Description of the task: Would you return the data exactly as given, except for its pictures?

Records drawn from a dataset
○ ○ ○ ○

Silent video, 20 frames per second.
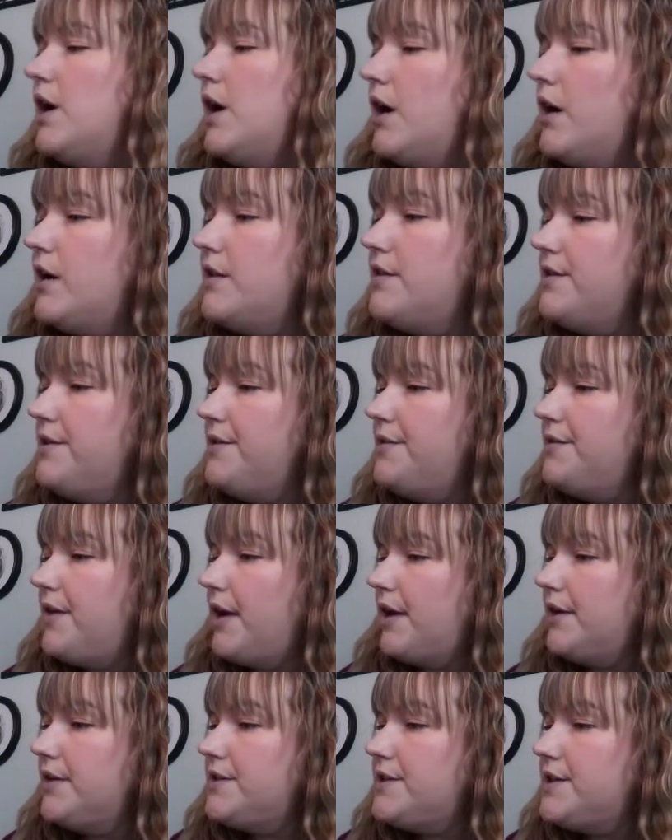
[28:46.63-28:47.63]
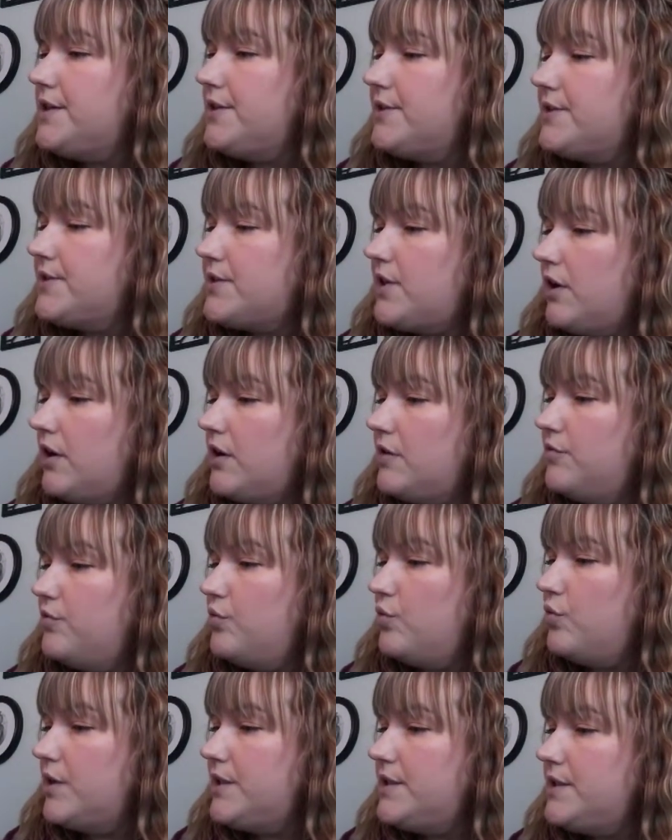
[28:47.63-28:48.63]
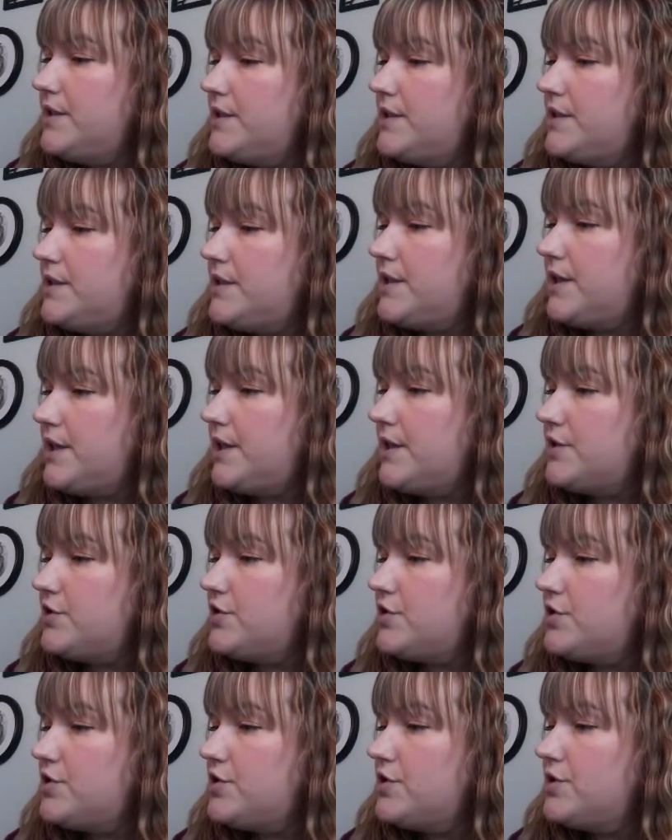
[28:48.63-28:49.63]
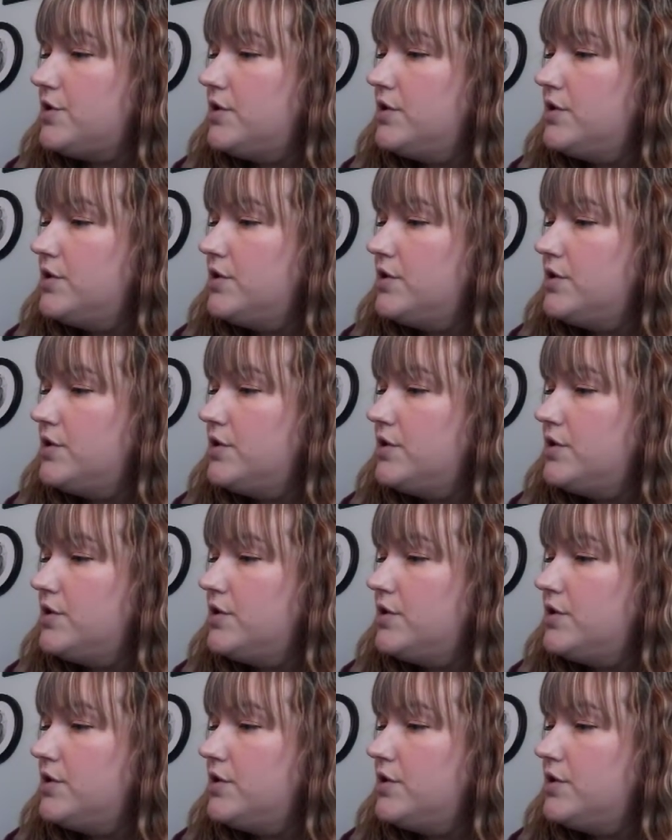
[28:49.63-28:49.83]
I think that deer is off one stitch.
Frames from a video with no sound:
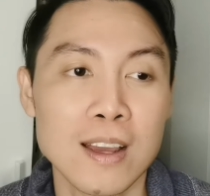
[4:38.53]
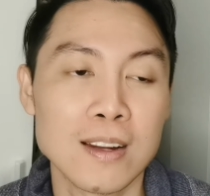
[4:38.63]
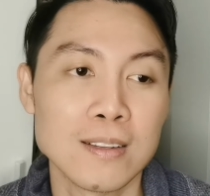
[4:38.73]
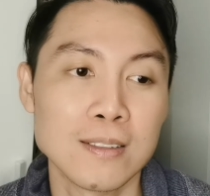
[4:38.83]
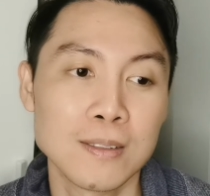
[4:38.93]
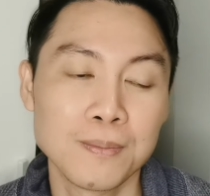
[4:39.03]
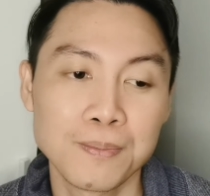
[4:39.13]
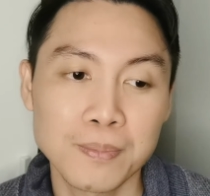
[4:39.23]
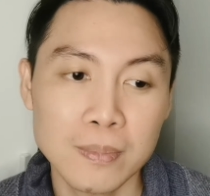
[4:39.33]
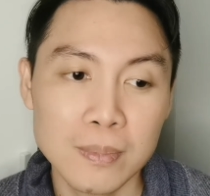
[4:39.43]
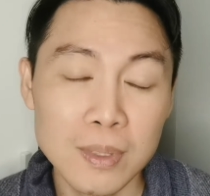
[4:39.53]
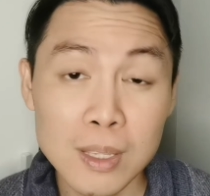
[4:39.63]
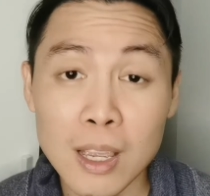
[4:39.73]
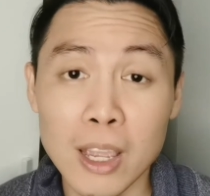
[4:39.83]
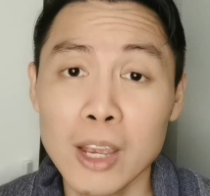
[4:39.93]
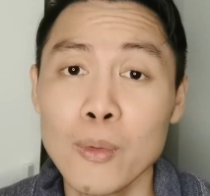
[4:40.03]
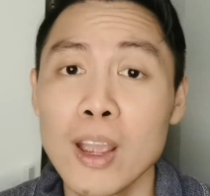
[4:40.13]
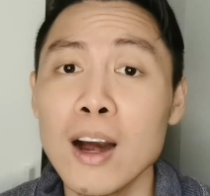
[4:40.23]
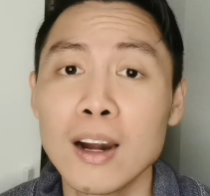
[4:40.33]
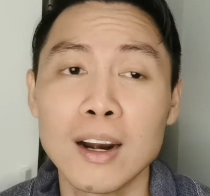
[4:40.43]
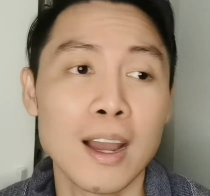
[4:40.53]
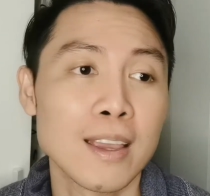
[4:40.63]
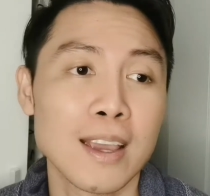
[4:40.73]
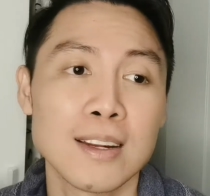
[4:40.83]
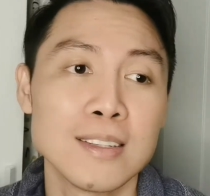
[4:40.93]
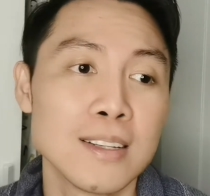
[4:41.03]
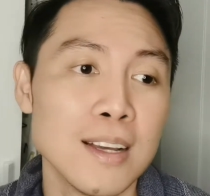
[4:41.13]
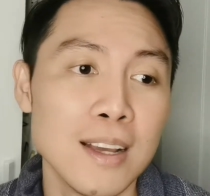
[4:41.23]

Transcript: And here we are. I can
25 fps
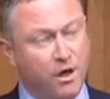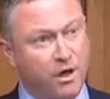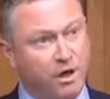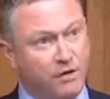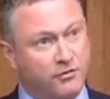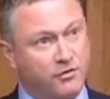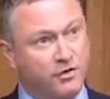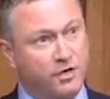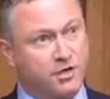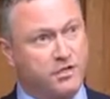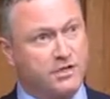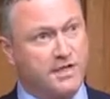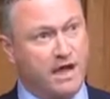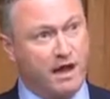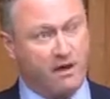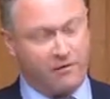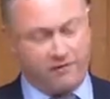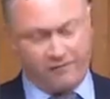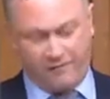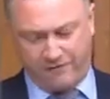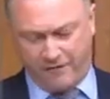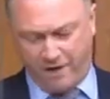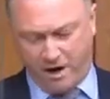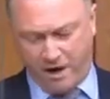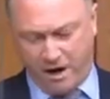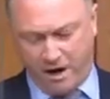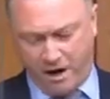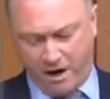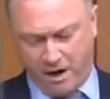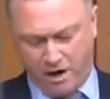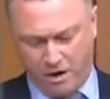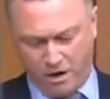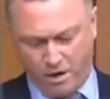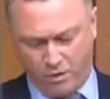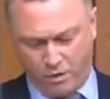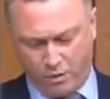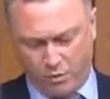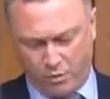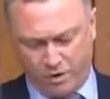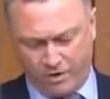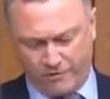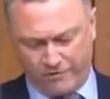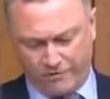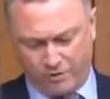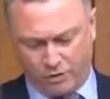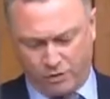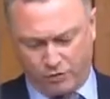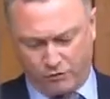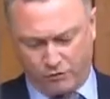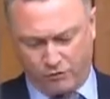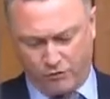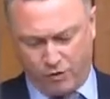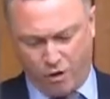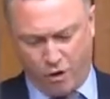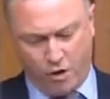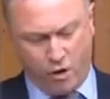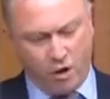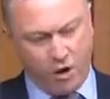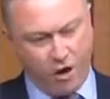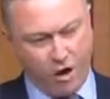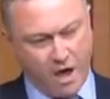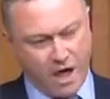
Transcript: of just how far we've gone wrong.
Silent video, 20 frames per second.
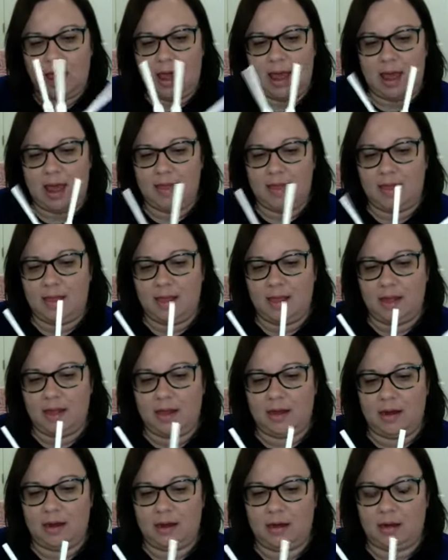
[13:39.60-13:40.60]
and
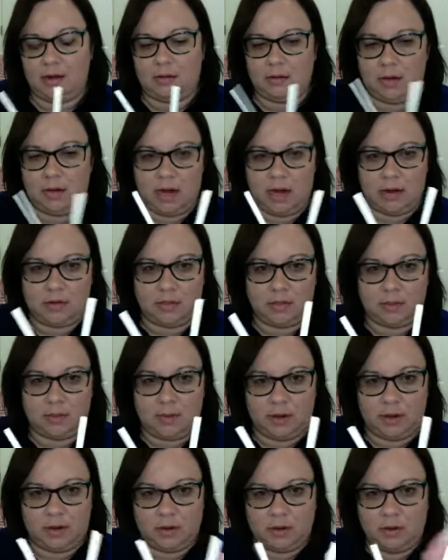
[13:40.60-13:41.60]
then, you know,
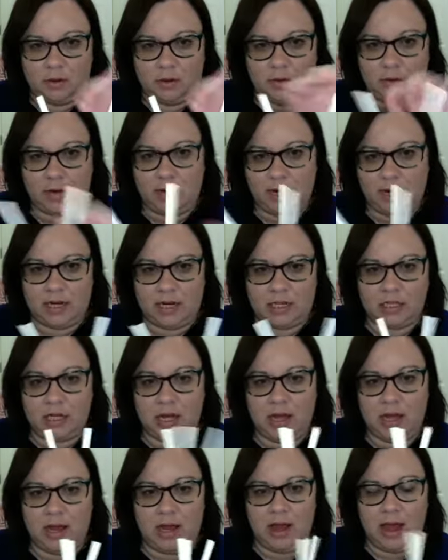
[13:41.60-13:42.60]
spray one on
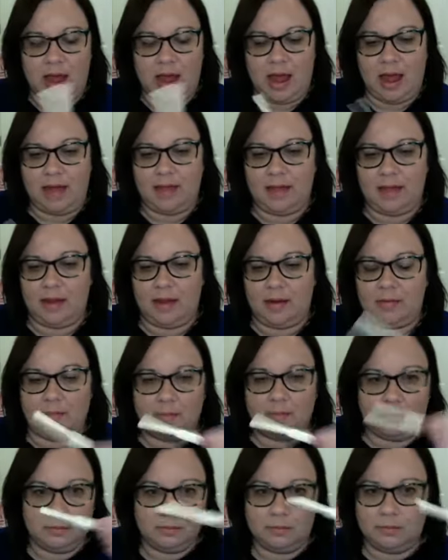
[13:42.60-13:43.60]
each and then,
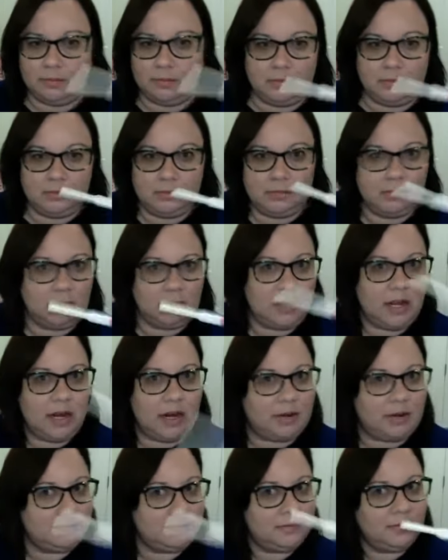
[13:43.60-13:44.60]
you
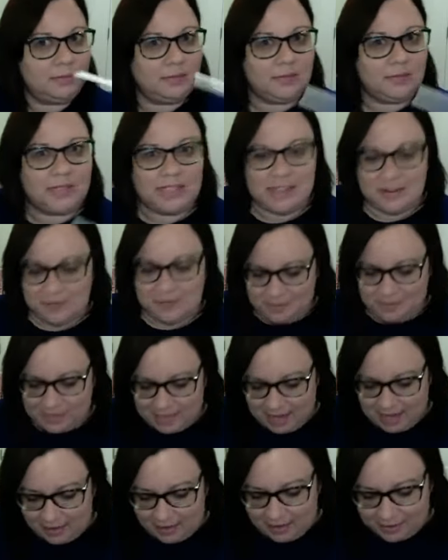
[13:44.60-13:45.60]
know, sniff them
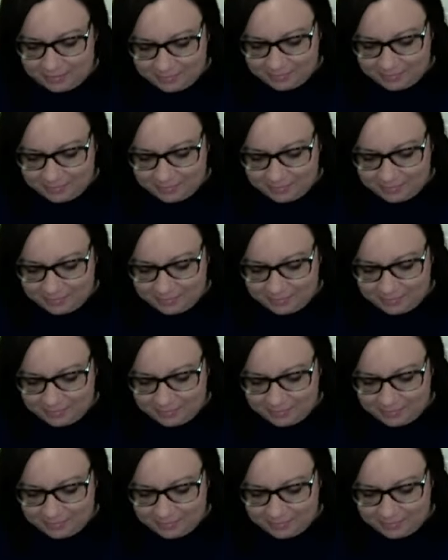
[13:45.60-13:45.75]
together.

○ ○ ○ ○

Answer below:
Silent video, 20 frames per second.
[28:46.63-28:47.63]
[28:47.63-28:48.63]
[28:48.63-28:49.63]
[28:49.63-28:49.83]
I think that deer is off one stitch.
Frames from a video with no sound:
[4:38.53]
[4:38.63]
[4:38.73]
[4:38.83]
[4:38.93]
[4:39.03]
[4:39.13]
[4:39.23]
[4:39.33]
[4:39.43]
[4:39.53]
[4:39.63]
[4:39.73]
[4:39.83]
[4:39.93]
[4:40.03]
[4:40.13]
[4:40.23]
[4:40.33]
[4:40.43]
[4:40.53]
[4:40.63]
[4:40.73]
[4:40.83]
[4:40.93]
[4:41.03]
[4:41.13]
[4:41.23]

Transcript: And here we are. I can
25 fps
Transcript: of just how far we've gone wrong.
Silent video, 20 frames per second.
[13:39.60-13:40.60]
and
[13:40.60-13:41.60]
then, you know,
[13:41.60-13:42.60]
spray one on
[13:42.60-13:43.60]
each and then,
[13:43.60-13:44.60]
you
[13:44.60-13:45.60]
know, sniff them
[13:45.60-13:45.75]
together.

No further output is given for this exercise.